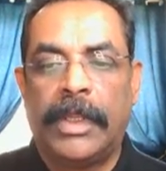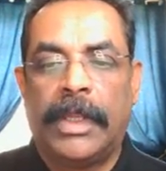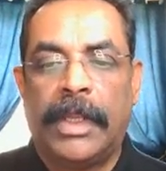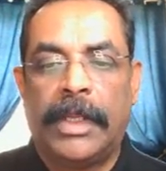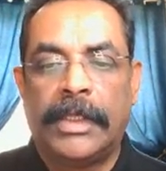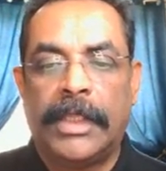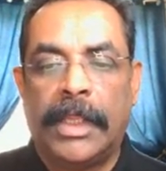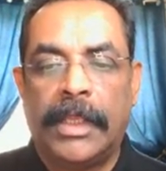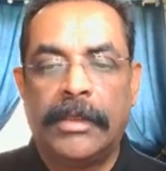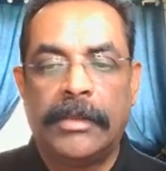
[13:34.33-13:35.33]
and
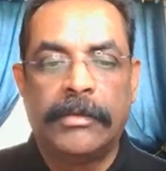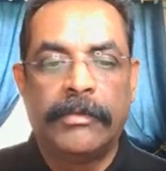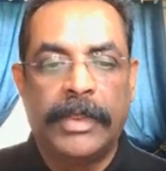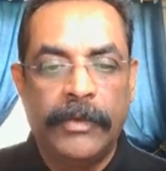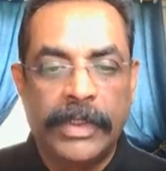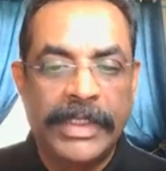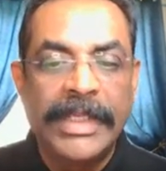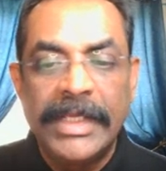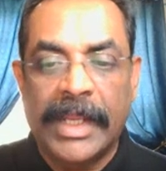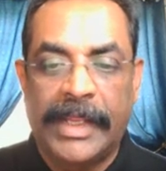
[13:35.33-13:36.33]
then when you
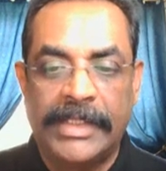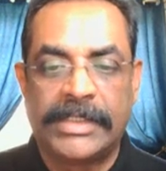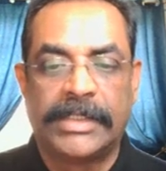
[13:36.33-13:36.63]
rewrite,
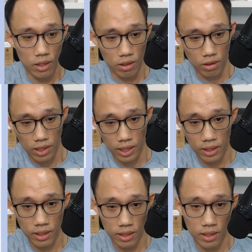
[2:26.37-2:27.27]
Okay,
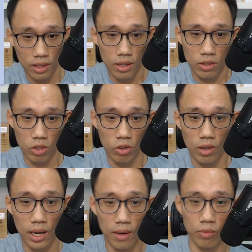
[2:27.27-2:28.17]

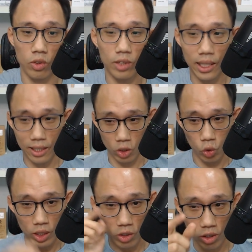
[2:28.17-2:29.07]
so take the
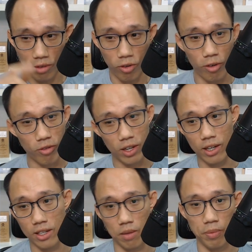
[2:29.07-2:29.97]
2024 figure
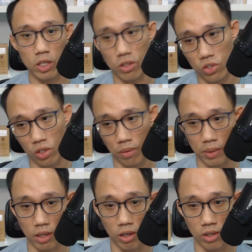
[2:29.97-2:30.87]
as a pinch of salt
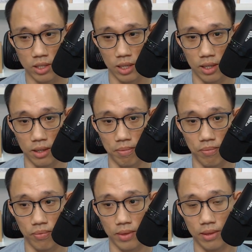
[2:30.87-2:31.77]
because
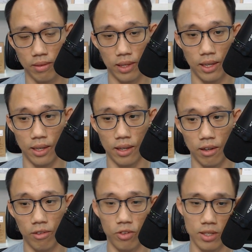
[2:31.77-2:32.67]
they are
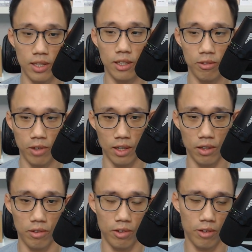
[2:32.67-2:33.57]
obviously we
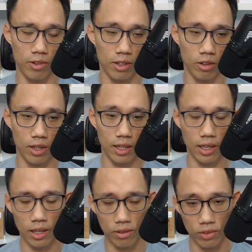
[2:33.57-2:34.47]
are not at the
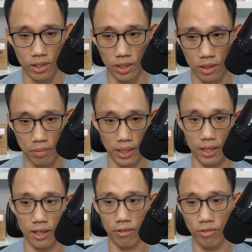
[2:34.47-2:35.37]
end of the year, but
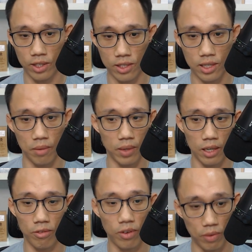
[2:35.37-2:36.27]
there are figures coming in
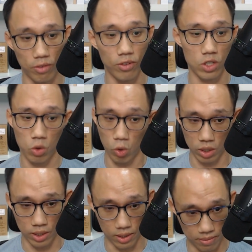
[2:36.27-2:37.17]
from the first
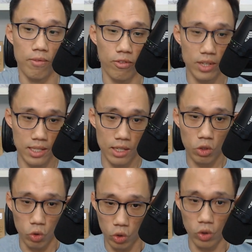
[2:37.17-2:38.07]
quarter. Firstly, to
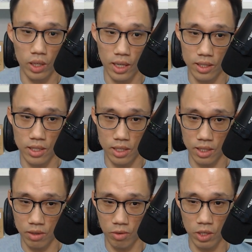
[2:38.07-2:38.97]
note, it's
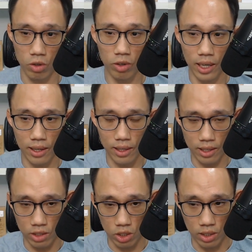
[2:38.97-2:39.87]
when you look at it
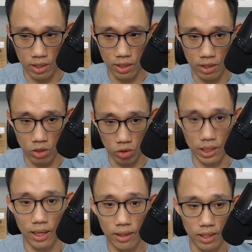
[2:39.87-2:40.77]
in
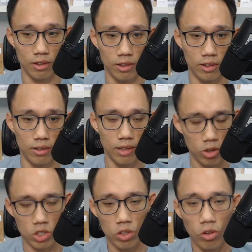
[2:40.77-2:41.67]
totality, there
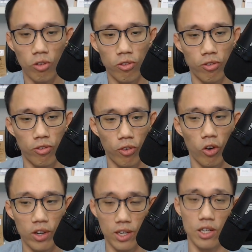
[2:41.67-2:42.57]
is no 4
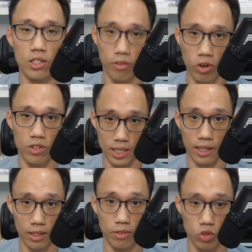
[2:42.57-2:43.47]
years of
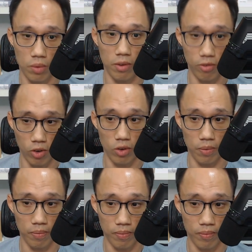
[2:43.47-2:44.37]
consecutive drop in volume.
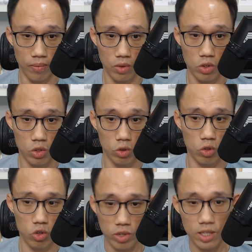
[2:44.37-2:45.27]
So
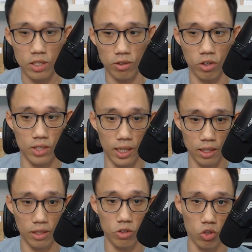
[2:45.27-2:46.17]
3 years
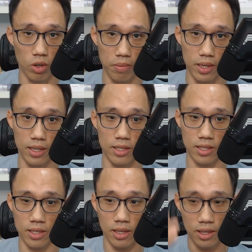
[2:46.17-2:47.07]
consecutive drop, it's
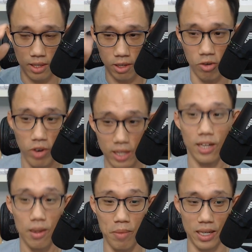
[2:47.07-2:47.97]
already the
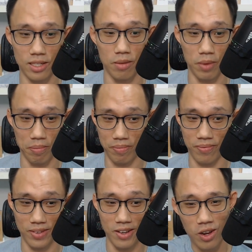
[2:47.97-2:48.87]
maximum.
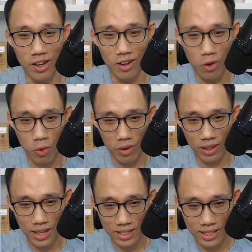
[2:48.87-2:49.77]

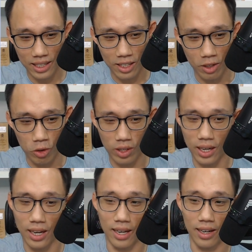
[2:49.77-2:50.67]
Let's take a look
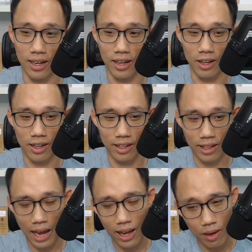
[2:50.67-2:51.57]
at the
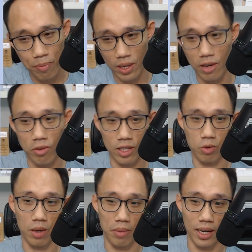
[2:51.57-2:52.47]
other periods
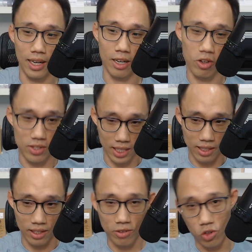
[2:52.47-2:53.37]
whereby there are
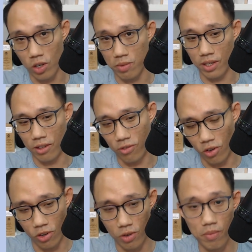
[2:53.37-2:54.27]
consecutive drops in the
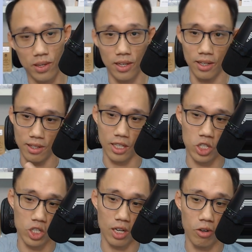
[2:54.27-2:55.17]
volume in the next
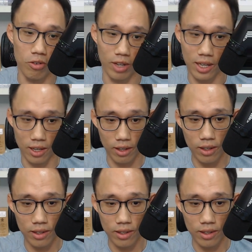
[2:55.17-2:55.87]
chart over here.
══════
◆ What you are asked to do:
Type out the data above again exactly as written, minus the images.

◆ Written answer:
[13:34.33-13:35.33]
and
[13:35.33-13:36.33]
then when you
[13:36.33-13:36.63]
rewrite,
[2:26.37-2:27.27]
Okay,
[2:27.27-2:28.17]

[2:28.17-2:29.07]
so take the
[2:29.07-2:29.97]
2024 figure
[2:29.97-2:30.87]
as a pinch of salt
[2:30.87-2:31.77]
because
[2:31.77-2:32.67]
they are
[2:32.67-2:33.57]
obviously we
[2:33.57-2:34.47]
are not at the
[2:34.47-2:35.37]
end of the year, but
[2:35.37-2:36.27]
there are figures coming in
[2:36.27-2:37.17]
from the first
[2:37.17-2:38.07]
quarter. Firstly, to
[2:38.07-2:38.97]
note, it's
[2:38.97-2:39.87]
when you look at it
[2:39.87-2:40.77]
in
[2:40.77-2:41.67]
totality, there
[2:41.67-2:42.57]
is no 4
[2:42.57-2:43.47]
years of
[2:43.47-2:44.37]
consecutive drop in volume.
[2:44.37-2:45.27]
So
[2:45.27-2:46.17]
3 years
[2:46.17-2:47.07]
consecutive drop, it's
[2:47.07-2:47.97]
already the
[2:47.97-2:48.87]
maximum.
[2:48.87-2:49.77]

[2:49.77-2:50.67]
Let's take a look
[2:50.67-2:51.57]
at the
[2:51.57-2:52.47]
other periods
[2:52.47-2:53.37]
whereby there are
[2:53.37-2:54.27]
consecutive drops in the
[2:54.27-2:55.17]
volume in the next
[2:55.17-2:55.87]
chart over here.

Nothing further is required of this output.